За год до этого, Раймонд, полный желания преуспеть там, где все потерпели неудачу, в одно утро покинул свой дом. В его суме были сыр и хлеб, на поясе меч, а за спиной привязана трёхструнная арфа. Он шёл по пляжу, пока не достиг горы Скаллери, где песок сменили острые скалы. Вокруг был белый кипящий туман, который скрывал всё впереди и покрывал кожу холодным смертным влажным прикосновением.
Всегда прежде в этом месте те, кто пытался войти в Землю Туманов, шли низинными пастбищами, опасаясь прибоя и острых скал, и считая гору Скаллери непроходимой. Но сейчас Золотой, с солёным океаном за спиной и чайками, одобрительно летающими вокруг, карабкался наверх, словно горный козёл, пока не добрался до верхушки утёса, а затем, остановившись, посмотрел вниз. С этой выгодной точки обзора ему открылось то, что прежде никогда не видел ни один Хубелейр. Впоследствии он часто приходил туда, но никому не рассказывал, что видел. Однако его волосы вызолотились ещё больше, а песни стали ещё благозвучнее.
Стояла поздняя весна: цвела и плодоносила первая земляника, и все готовились к ежегодному жертвоприношению. Хубелейры двигались радостной процессией, чтобы предложить богам лучшие фрукты, мёд, вино и зерно. Повелитель Антон возглавлял род, тогда как Раймонд, с цветами в волосах, вёл тех, кто играл на арфах и флейтах. Маленькие дети бегали с гирляндами из маргариток. В воздухе трепетали голуби, держась в футе от малышей, которых их матери несли на руках. Все сердца наполняла истинная радость от перехода в другой год и милосердия, выказанного их великими богами, правящими с небес.
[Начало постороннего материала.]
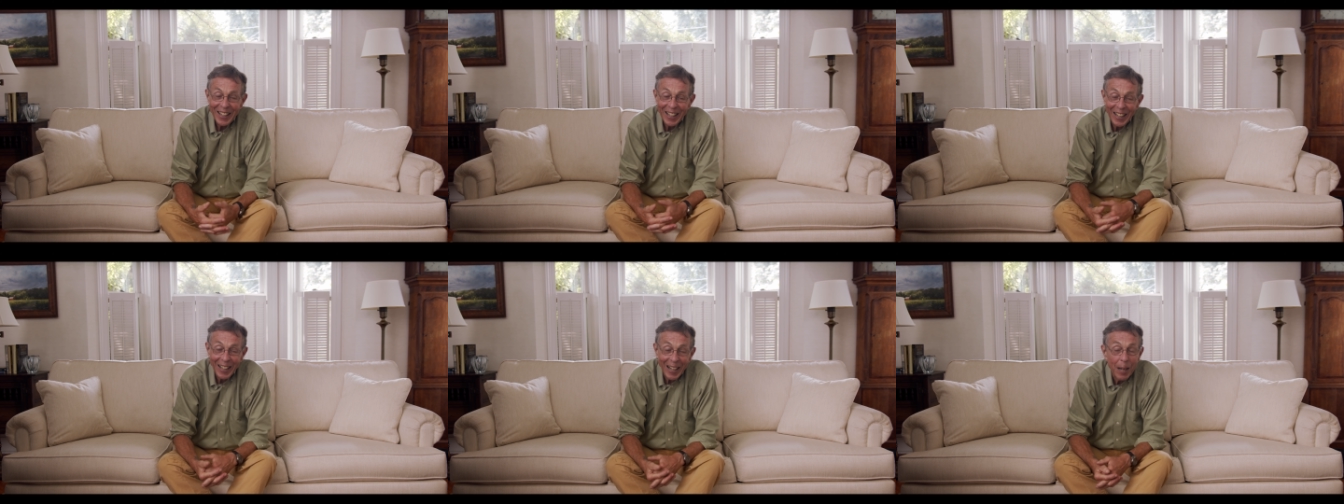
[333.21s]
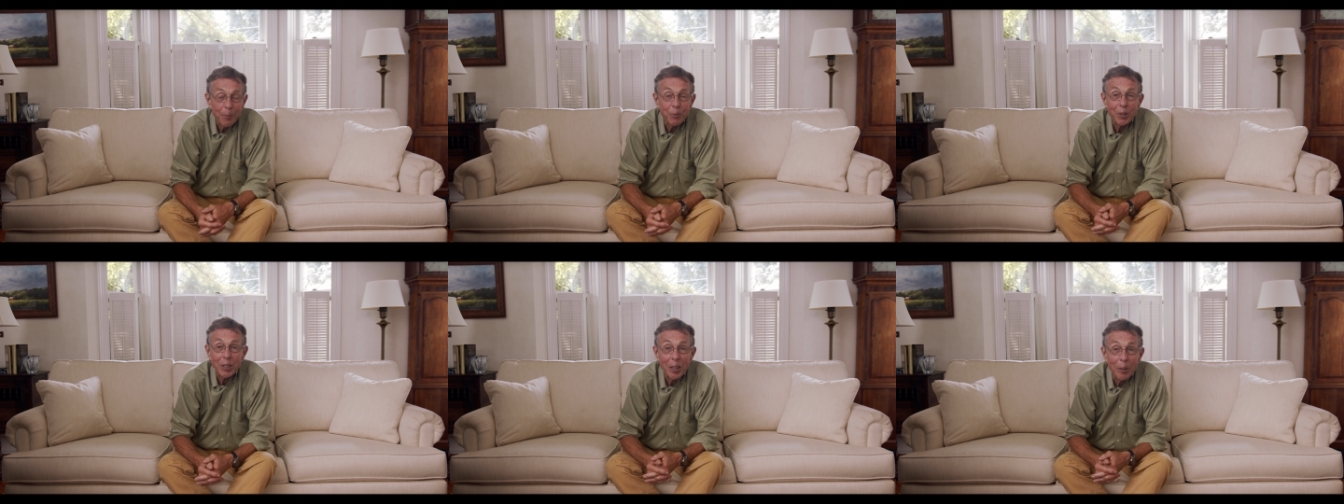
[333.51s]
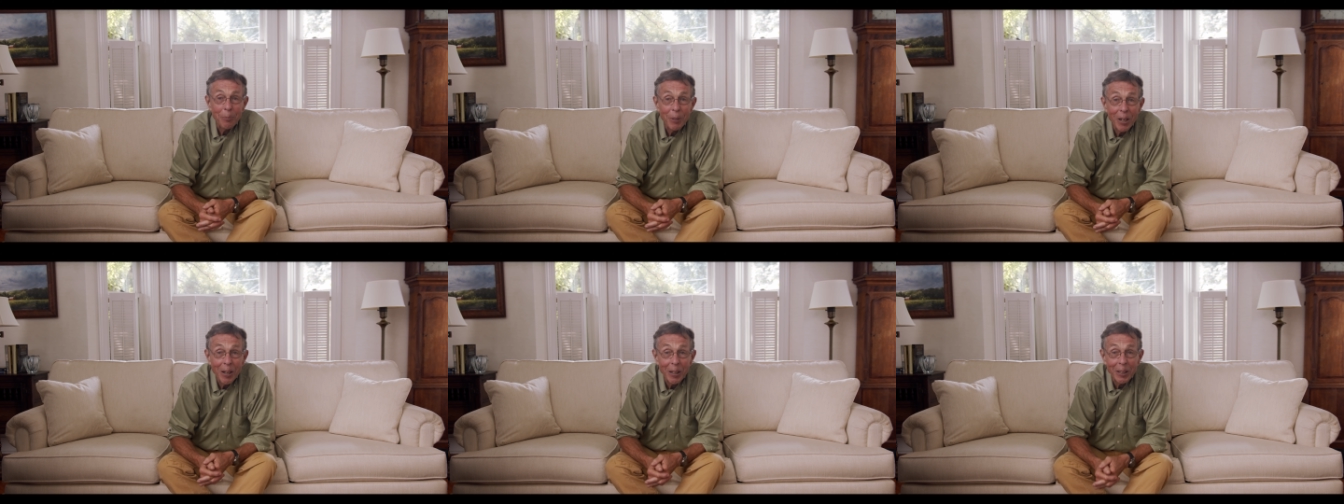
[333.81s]
and
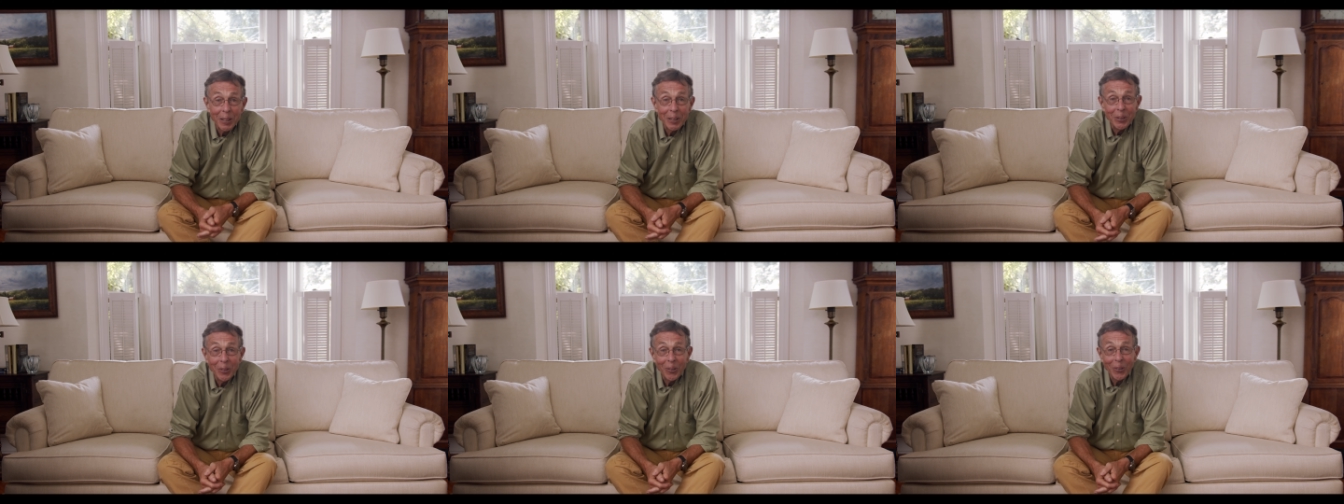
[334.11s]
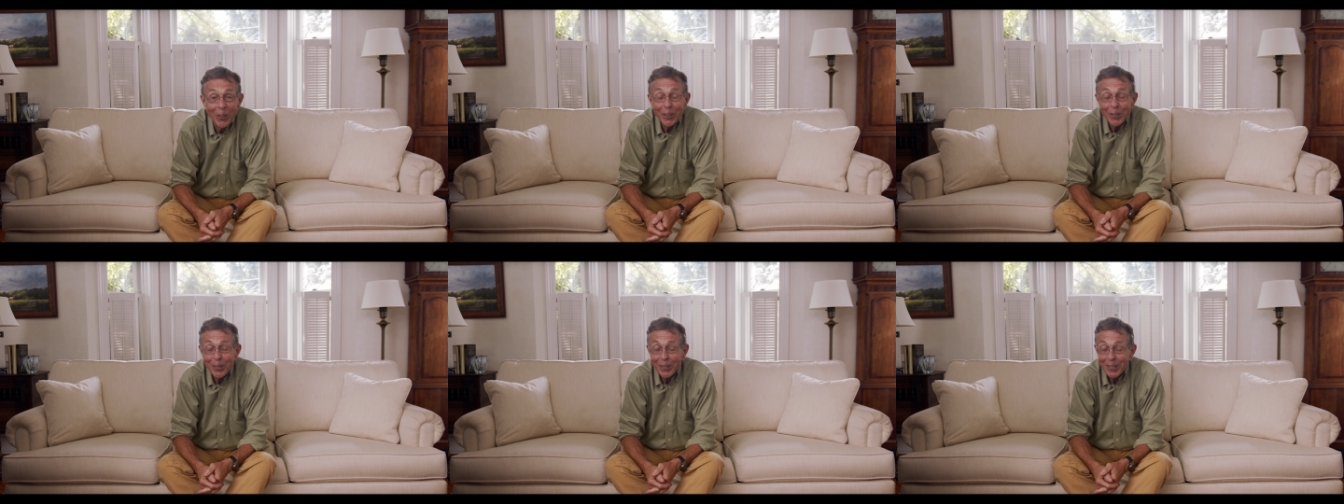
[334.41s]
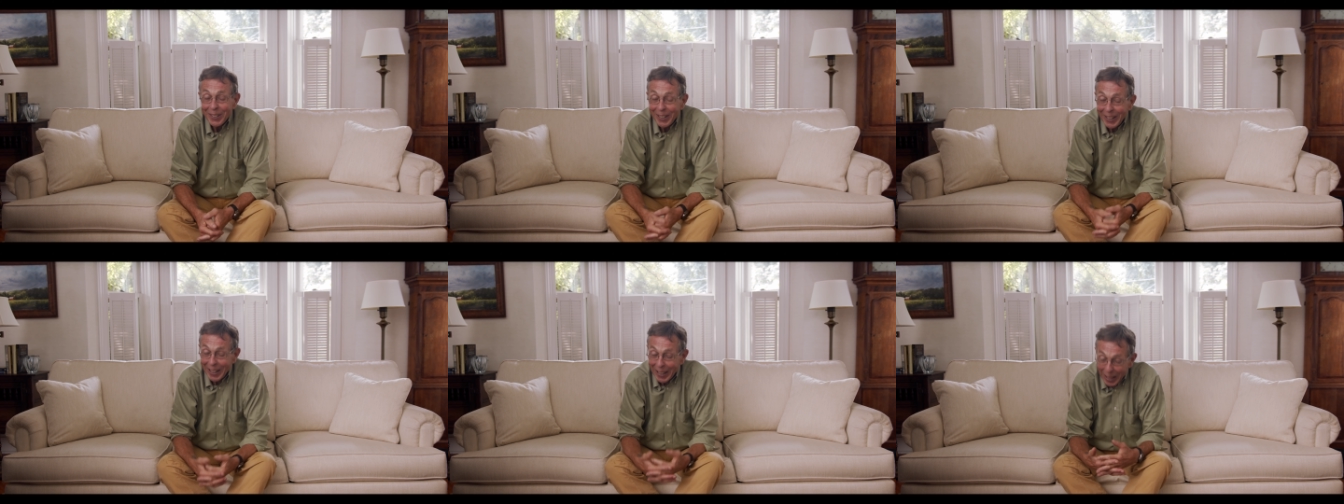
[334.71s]
African-American
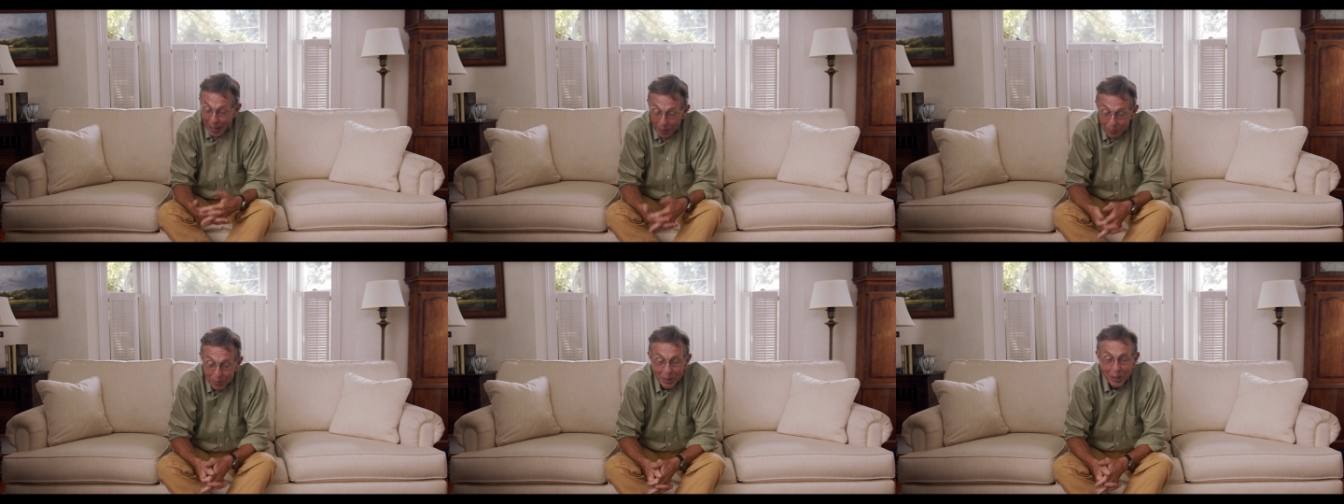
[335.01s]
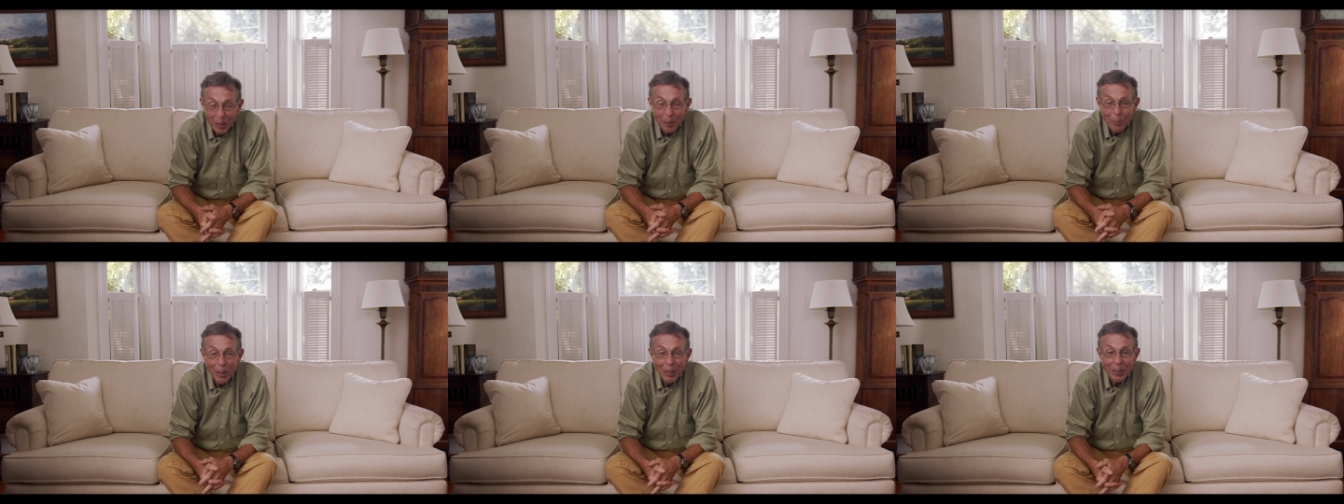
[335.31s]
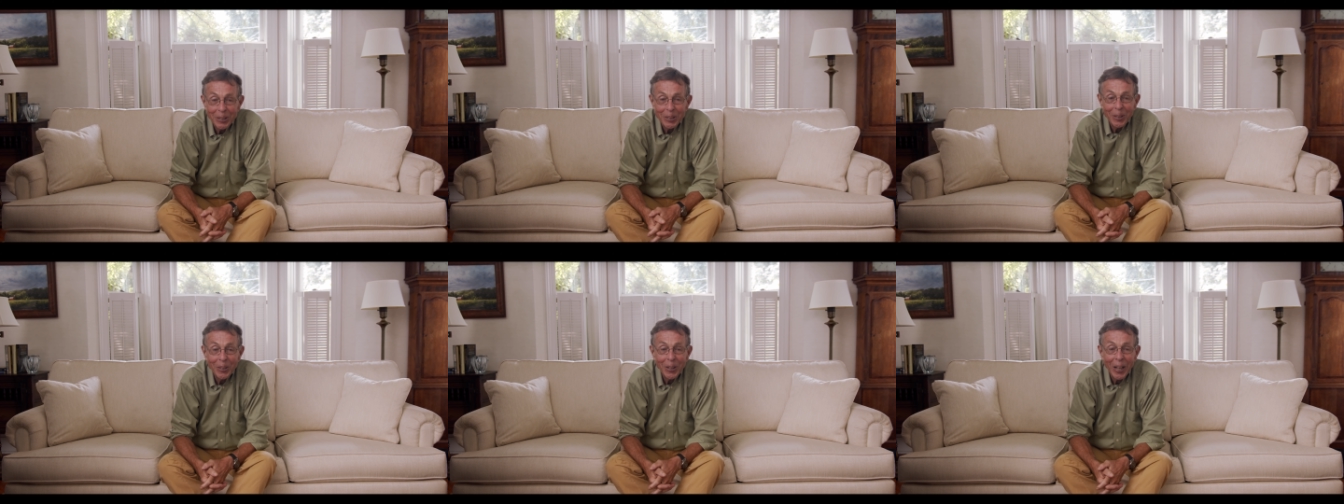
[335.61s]
North and
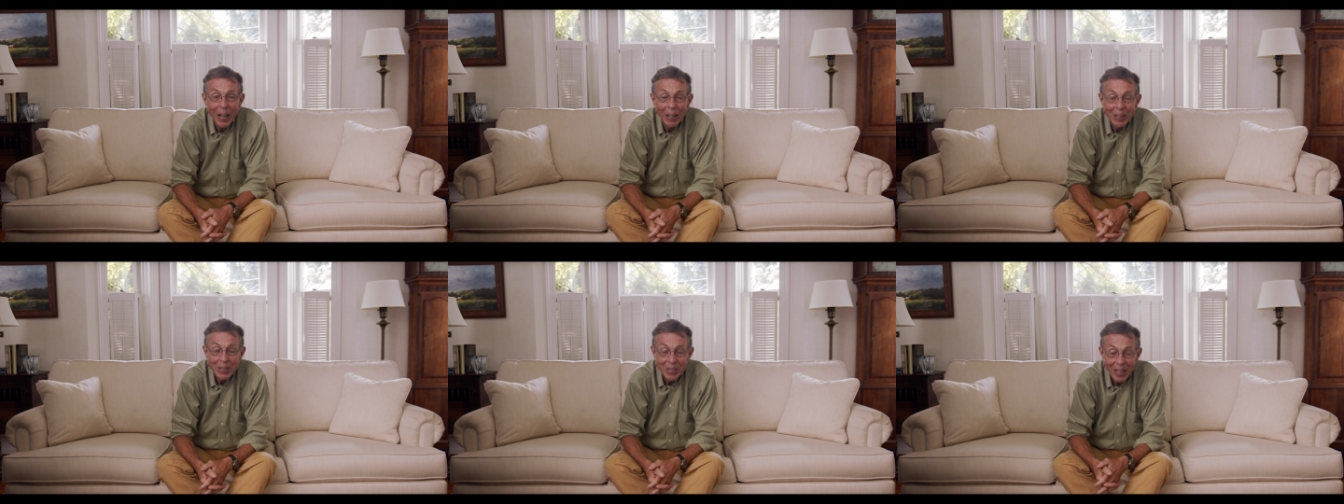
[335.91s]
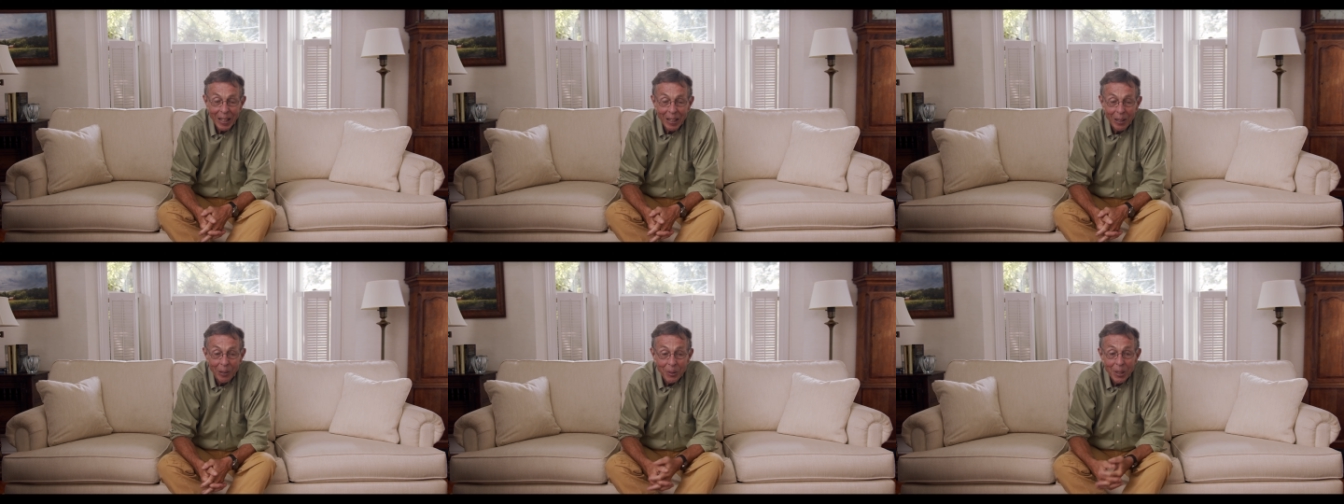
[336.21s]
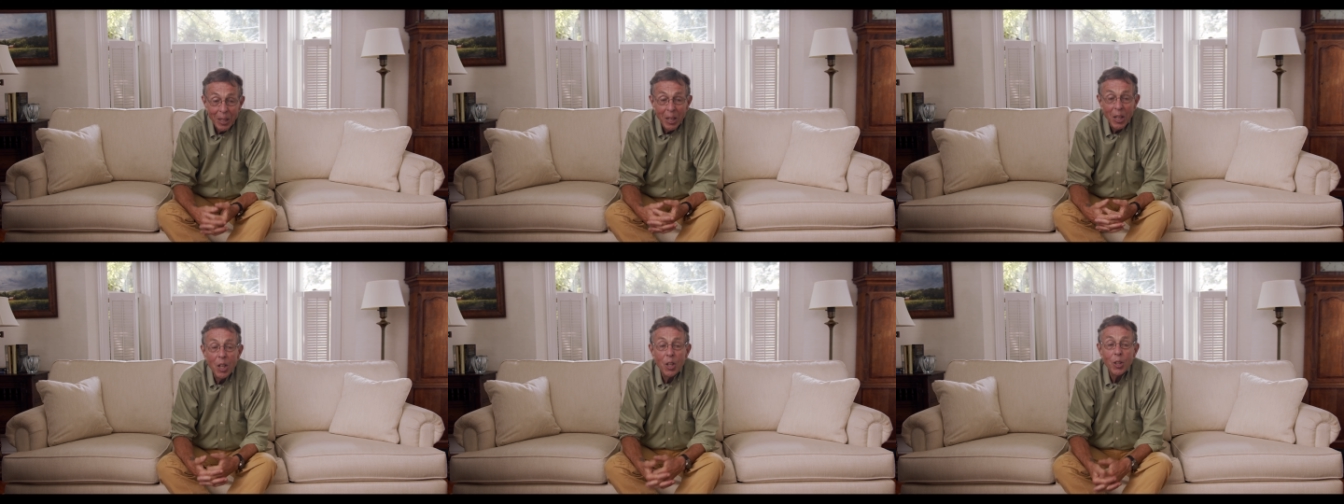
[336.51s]
African-American
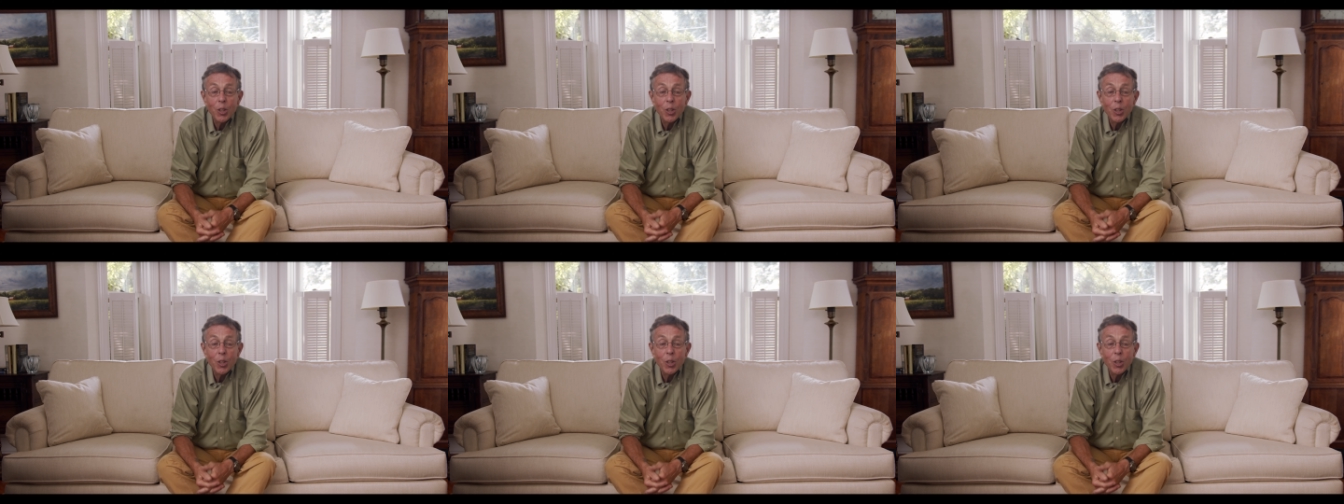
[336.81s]
South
Все облачились в праздничные одежды, оружие и боевые доспехи оставались в домах.
Дрожащей рукой престарелый властитель поднёс огонь к жертвам на алтаре. Затем три и тридцать человека Дома Хубелейров спели песни, которые пели их пращуры у Балара Бальдера в Ютландии, далёкой и давней земле. И из тех, кто играл на арфах, никто не издавал музыки приятнее или радостнее, чем Раймонд Золотой, пока высоко в небе струились трели жаворонка.
Повелитель Антон вознёс жертвенную молитву и все преклонили колени, моля о самом желанном, с чистыми сердцами и закрытыми в последний раз глазами. Когда они молились таким образом, Рэтлинги набросились на них со всех сторон.
Жаворонок прервал свою песнь в небесах; солнце скрылось за сгустившимися зловещими серыми тучами; ветер нагнал режущий холод со Скудного Моря. Трое из мужчин Хубелейров пали замертво на тёмную землю; тогда как все живые Хубелейры лежали грудой, связанные верёвками и измаранные грязью.
Сардайн, король Рэтлингов, громко расхохотался и, пока смеялся, бросал грязь на священный алтарь и лошадиный навоз на лица троих мертвецов. Весь тот день Хубелейры умирали и, когда погибал каждый из них, живые, связанные и беспомощные, лежали и смотрели на это. Их души расставались с телами не в мире и покое, но во всяческих мучениях, какие только могли измыслить и проделать искажённые душонки варваров. Когда все мужчины, женщины и даже грудные младенцы наконец испустили дух, в живых остался лишь один из тридцати и трёх, столь радостно отправившихся на ежегодное жертвоприношение.